La ostentación, el lavado de dinero para enviarlo a paraísos fiscales, la conexión entre modestas figuras del espectáculo local y personajes grotescos y ampulosos bien dispuestos al cameo en envíos dedicados al universo de la farándula –como Leo Fariña y Fabián Rossi– agotan el tentador juego de las comparaciones entre menemismo y kirchnerismo: espacio de continuidad en el que se entrelazarían, como dimensiones absolutas, la política y la corrupción.
Contra lo que sugiere el lugar común de que veinte años no es nada, es un tiempo no transcurrido en vano. Bastaría citar la primera investigación seria sobre el asunto en la Argentina: Página 12, desnudó los entretelones del Swiftgate y encontró del mismo lado a Jorge Lanata, su director, y al autor de aquella investigación, Horacio Verbitsky, embarcado ahora en un giro copernicano que enmudecería a Gustavo Béliz, precursor de esa doctrina.
Déjà vu del Perón tironeado de izquierda y derecha en los 70, la puja semiótica con Julián Álvarez, camporista secretario de Justicia, por establecer quién interpreta mejor la palabra de la presidenta Cristina Fernández sobre el proyecto de supuesta democratización de la Justicia, indicaría que el principal cambio desde entonces es la dificultad por precisar quién es quién.
Aunque no es lo más importante desde las revelaciones del ciclo “Periodismo para todos” que en su concepción promueve desafiar al oficialismo en su principal fortaleza: el núcleo duro de sus electores, de notable empatía con las audiencias que privilegian la televisión abierta para satisfacer el consumo de entretenimiento, formación e información. Los resultados obtenidos allí sirven de justificación al dinero gastado en “Fútbol para todos.” Entre esos televidentes, con base en el Conurbano profundo, es donde Cristina conserva mejor imagen y aceptación.
Tema abordado por Beatriz Sarlo en “La audacia y el cálculo: Kirchner 2003-2010.” Puesta en la mira de la batería mediática del Gobierno por ese libro, su participación en un memorable programa de 6, 7,8 dejó pistas evidentes de que, obligado a defenderse antes que a atacar, el discurso al que apela es vulnerable y pierde eficacia en el campo intelectual, como se constató con la gira de Cristina por las universidades de Georgetown y Harvard.
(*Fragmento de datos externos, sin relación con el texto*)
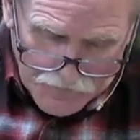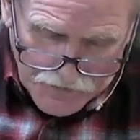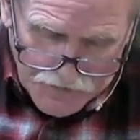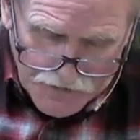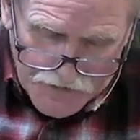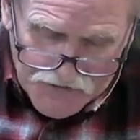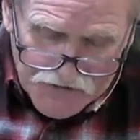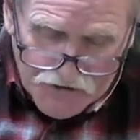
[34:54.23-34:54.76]

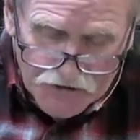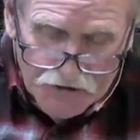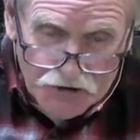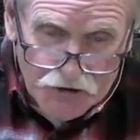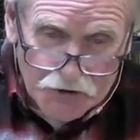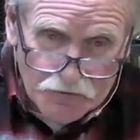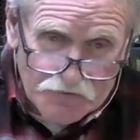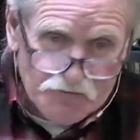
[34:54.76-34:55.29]
He's the
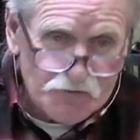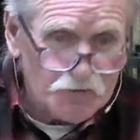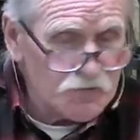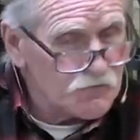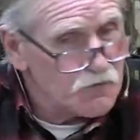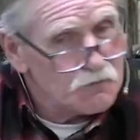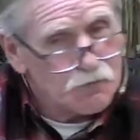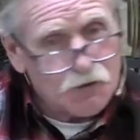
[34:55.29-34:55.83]
accuser
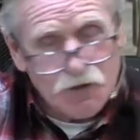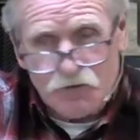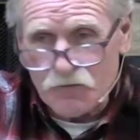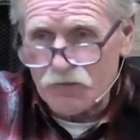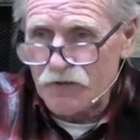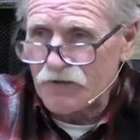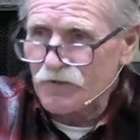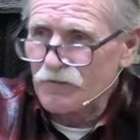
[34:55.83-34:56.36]
of the
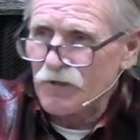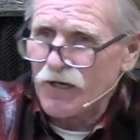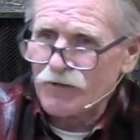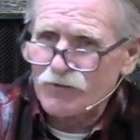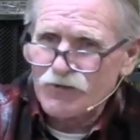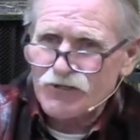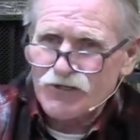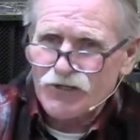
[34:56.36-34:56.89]
brethren, the
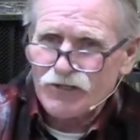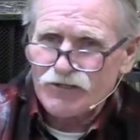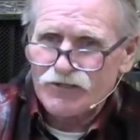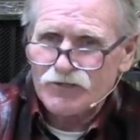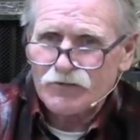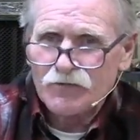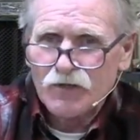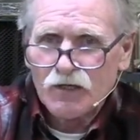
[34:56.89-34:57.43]
Bible
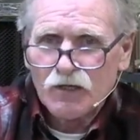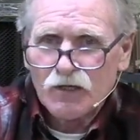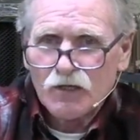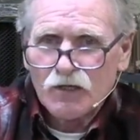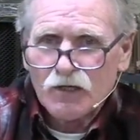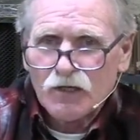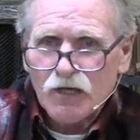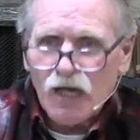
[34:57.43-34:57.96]
says,
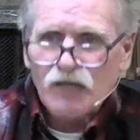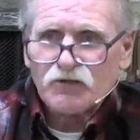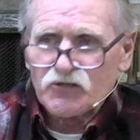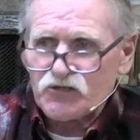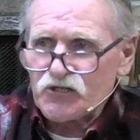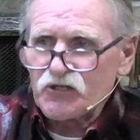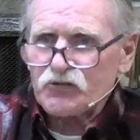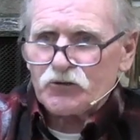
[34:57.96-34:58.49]
and the
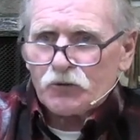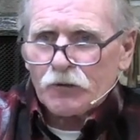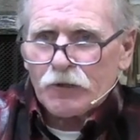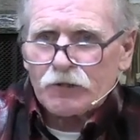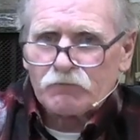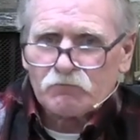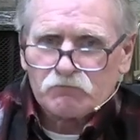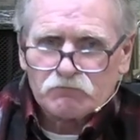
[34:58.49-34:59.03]

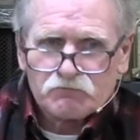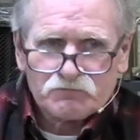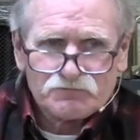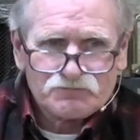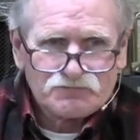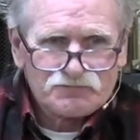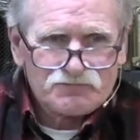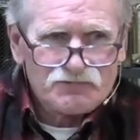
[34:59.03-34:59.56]
sisterin,
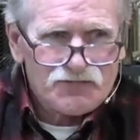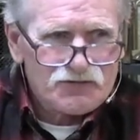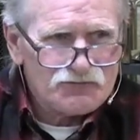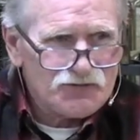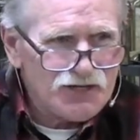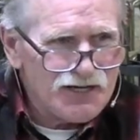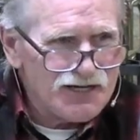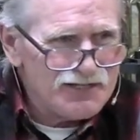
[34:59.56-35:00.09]

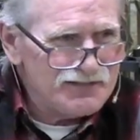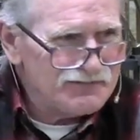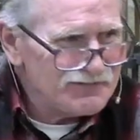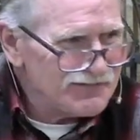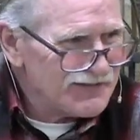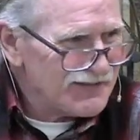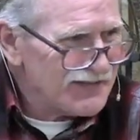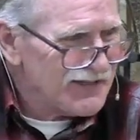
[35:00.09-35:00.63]
right?
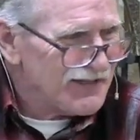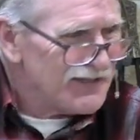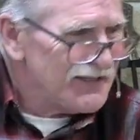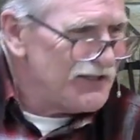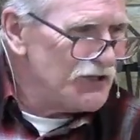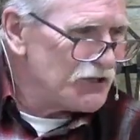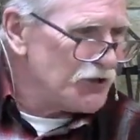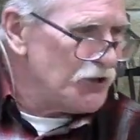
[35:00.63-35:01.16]

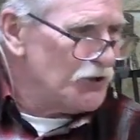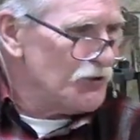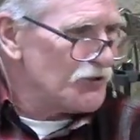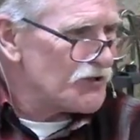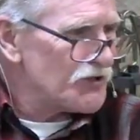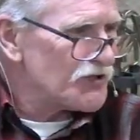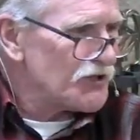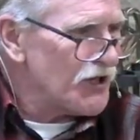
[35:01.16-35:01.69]
He
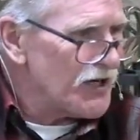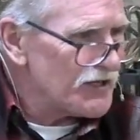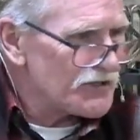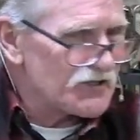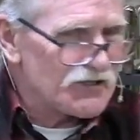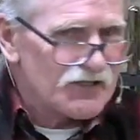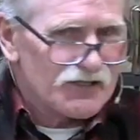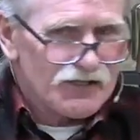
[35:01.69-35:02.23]
accuses
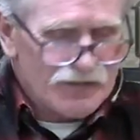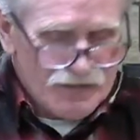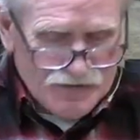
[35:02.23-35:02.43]
us.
No es extraño, entonces, que los K postulen una guerra de trincheras para evitar el avance invasor en suelo considerado propio ni que se aluda como mentor ideológico de la elemental estrategia a Carlos Zannini, secretario Legal y Técnico, acaso por el eco lejano de antiguas simpatías maoístas. Sí lo es, en cambio, que Lanata asuma un combate cuerpo a cuerpo como el que protagonizó con Jorge Rial, conductor de Intrusos, cuando tiene todavía de su parte la considerable ventaja de la sorpresa.
Embestida que parece tomar por referencia al microcosmos del devenir periodístico antes que el duro impacto político ocasionado en todo el arco dirigencial por el informe de PPT. Es allí donde reside el riesgo efectivo de convertirlo en uno más sobre la flora y fauna de la denominada farándula y de quedar empantanado en “el barro de (Federico) Eláskar”, otro de los involucrados, que el periodista se prometió no pisar.
Tal vez porque la industria audiovisual tiene el tiempo entre sus insumos más caros la recomendable apuesta por una persuasión en plazos más prolongados quedaría desechada desde el vamos.
O acaso porque la experiencia del caso de Samantha Farjat y Guillermo Cóppola de mediado de años 90 sea todavía el recuerdo fresco de cómo una trama de drogas y prostitución pudo reescribirse en la pantalla como un culebrón caribeño de traición y desengaños entre una aparente modelo y un heterodoxo empresario.Ultimo nicho a explorar para los que insistan en buscar similitudes entre dos momentos de la historia reciente que, pese a todo, no expresan lo contrario.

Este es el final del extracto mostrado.